* **Problem requirements**
Leave out the pictures, then return the records word for word.

########

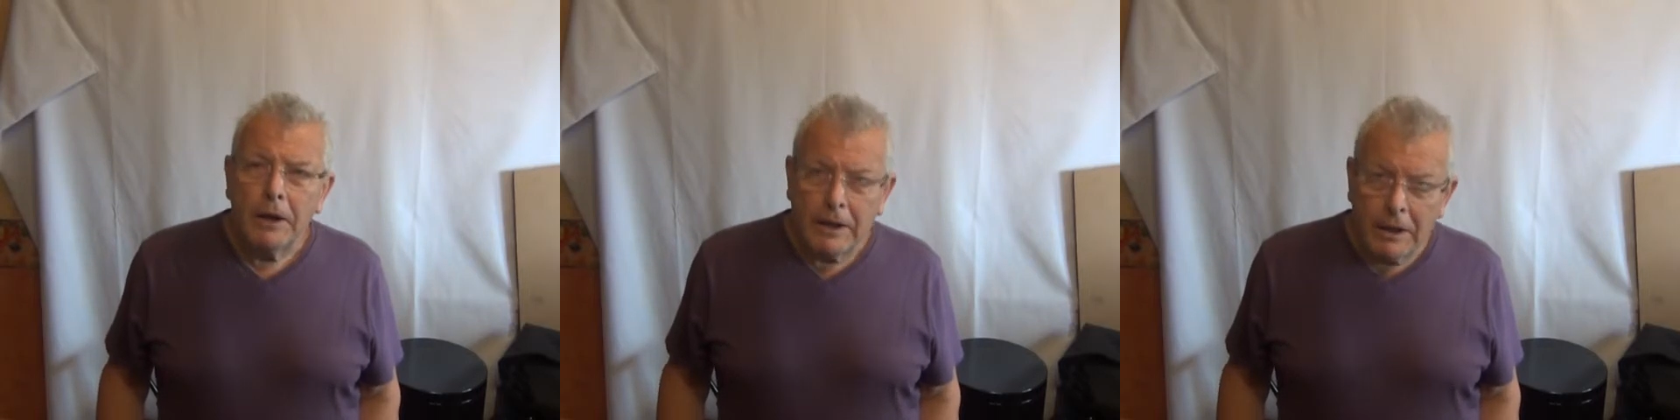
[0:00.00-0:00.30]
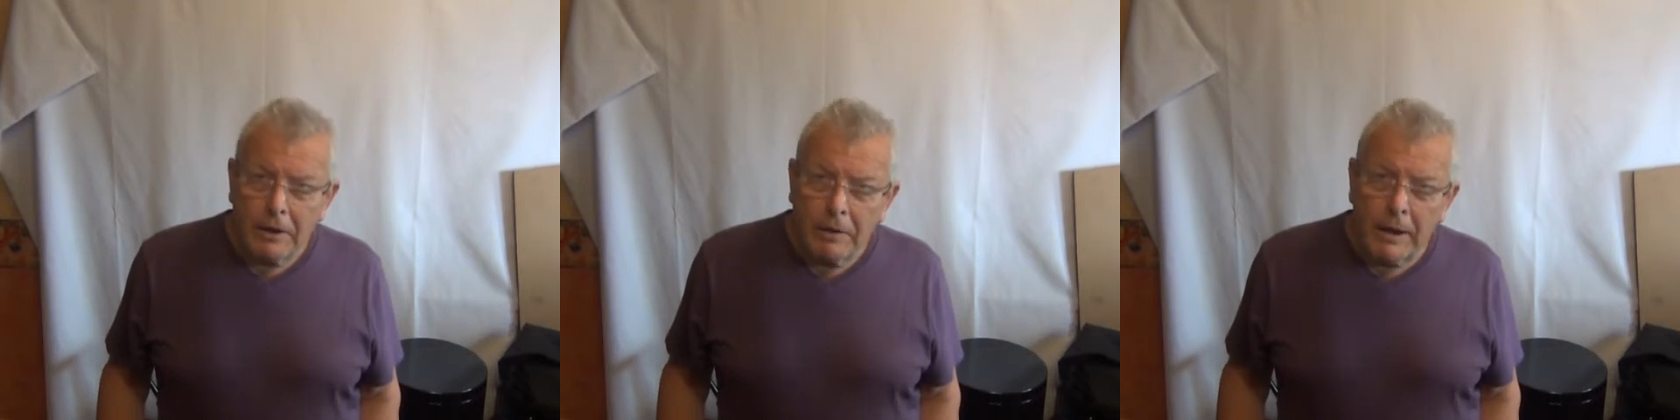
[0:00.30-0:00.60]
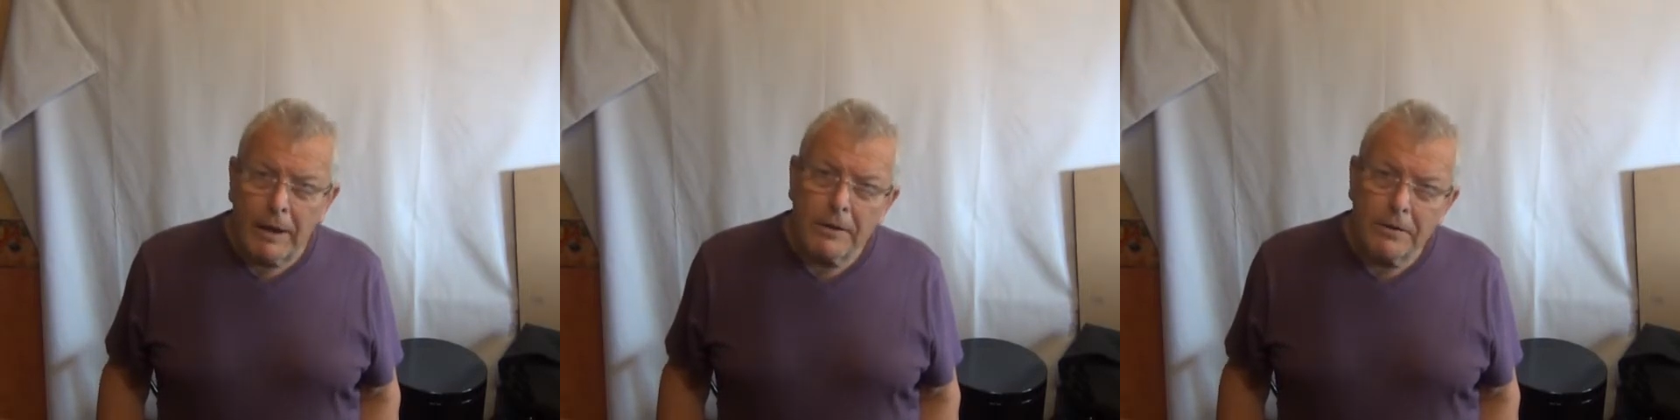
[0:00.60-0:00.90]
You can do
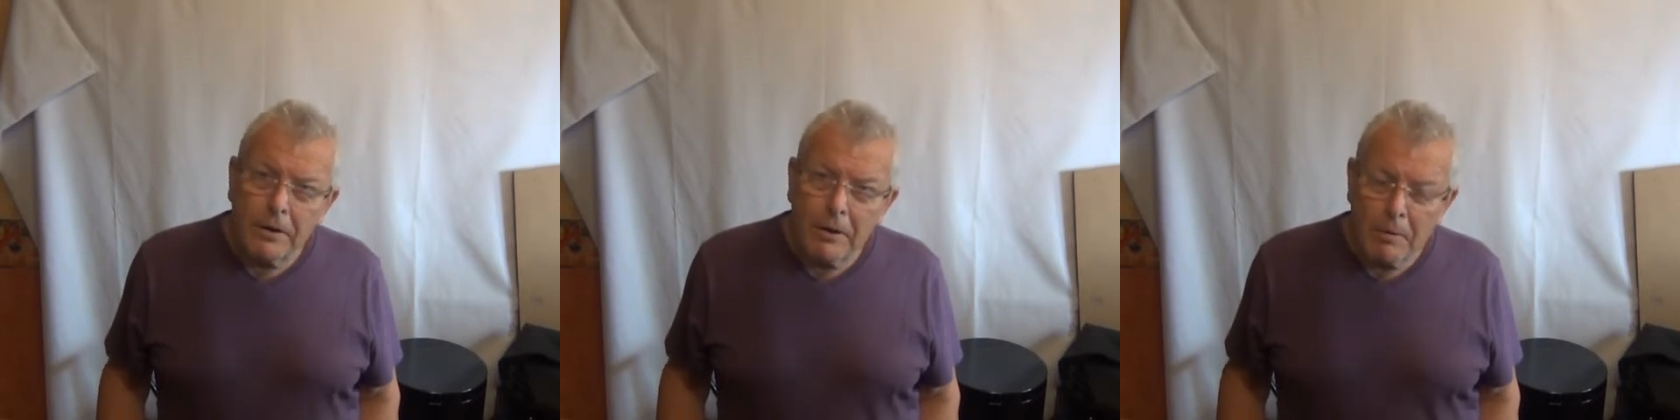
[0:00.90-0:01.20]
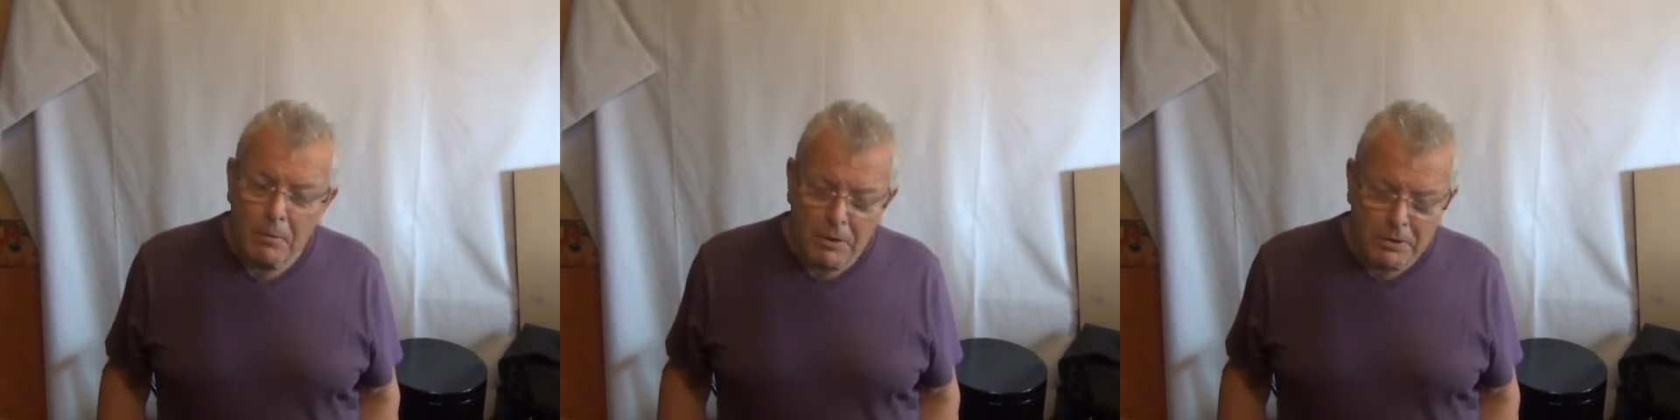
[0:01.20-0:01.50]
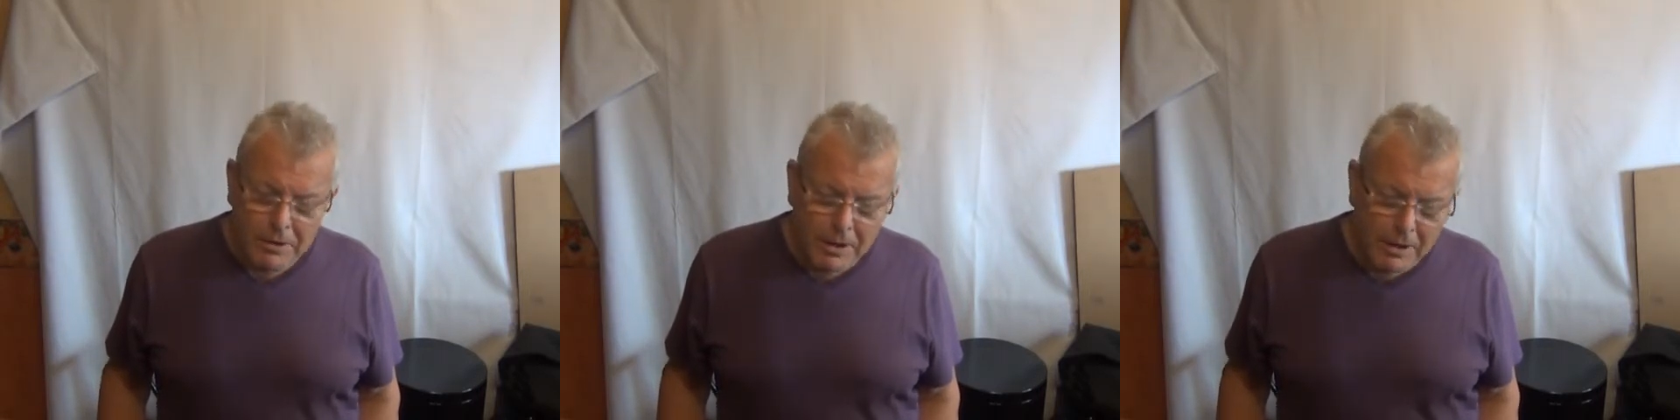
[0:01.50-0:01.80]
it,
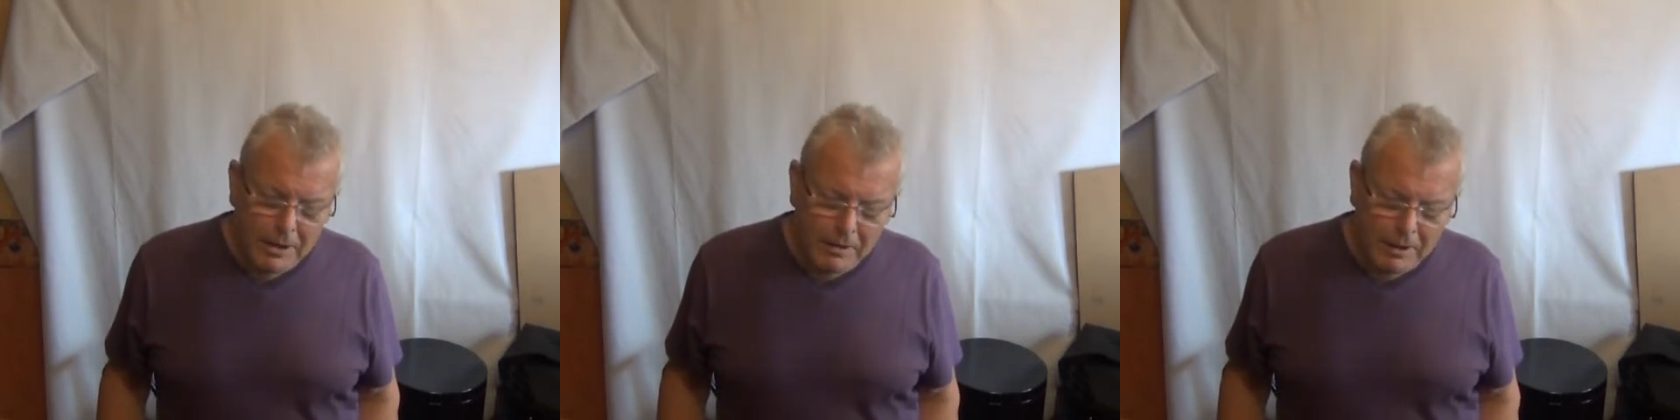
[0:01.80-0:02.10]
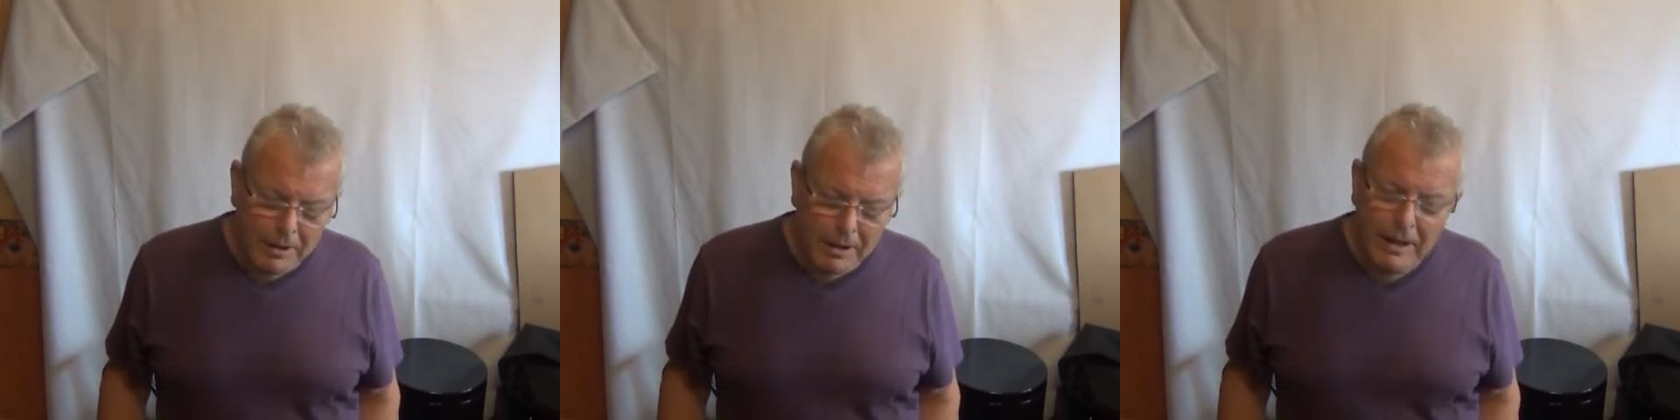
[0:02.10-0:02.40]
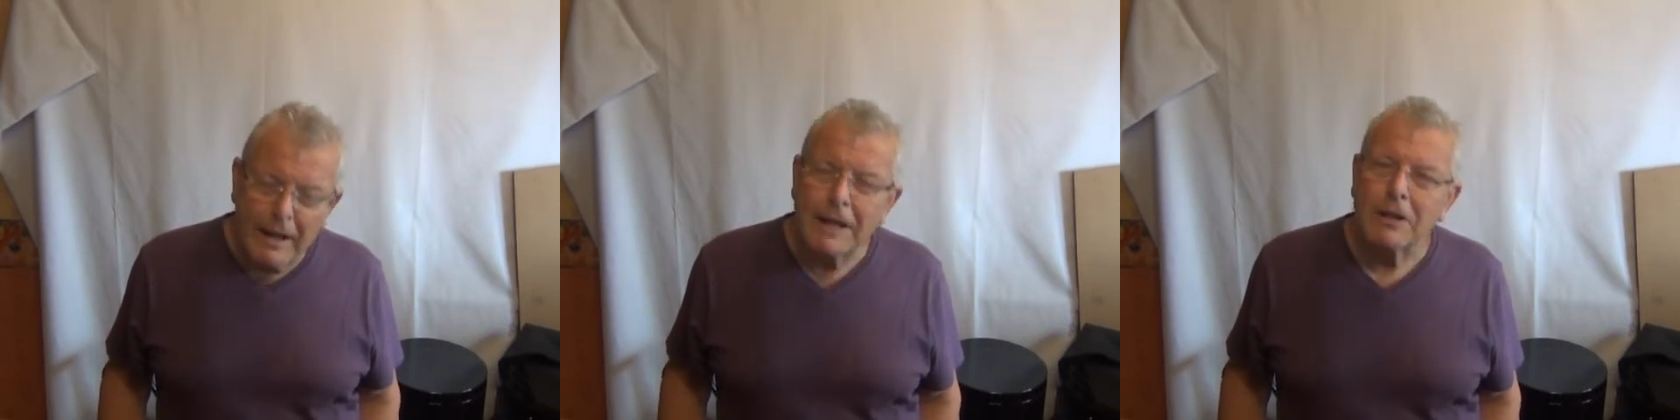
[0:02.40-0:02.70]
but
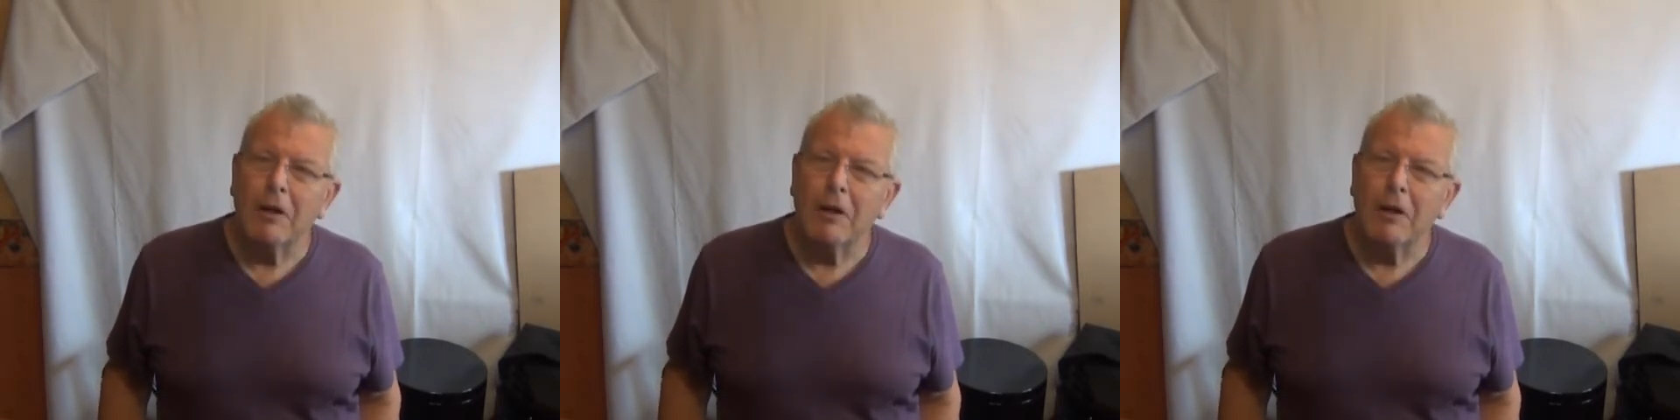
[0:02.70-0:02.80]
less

########

* **Your response**
[0:00.00-0:00.30]
[0:00.30-0:00.60]
[0:00.60-0:00.90]
You can do
[0:00.90-0:01.20]
[0:01.20-0:01.50]
[0:01.50-0:01.80]
it,
[0:01.80-0:02.10]
[0:02.10-0:02.40]
[0:02.40-0:02.70]
but
[0:02.70-0:02.80]
less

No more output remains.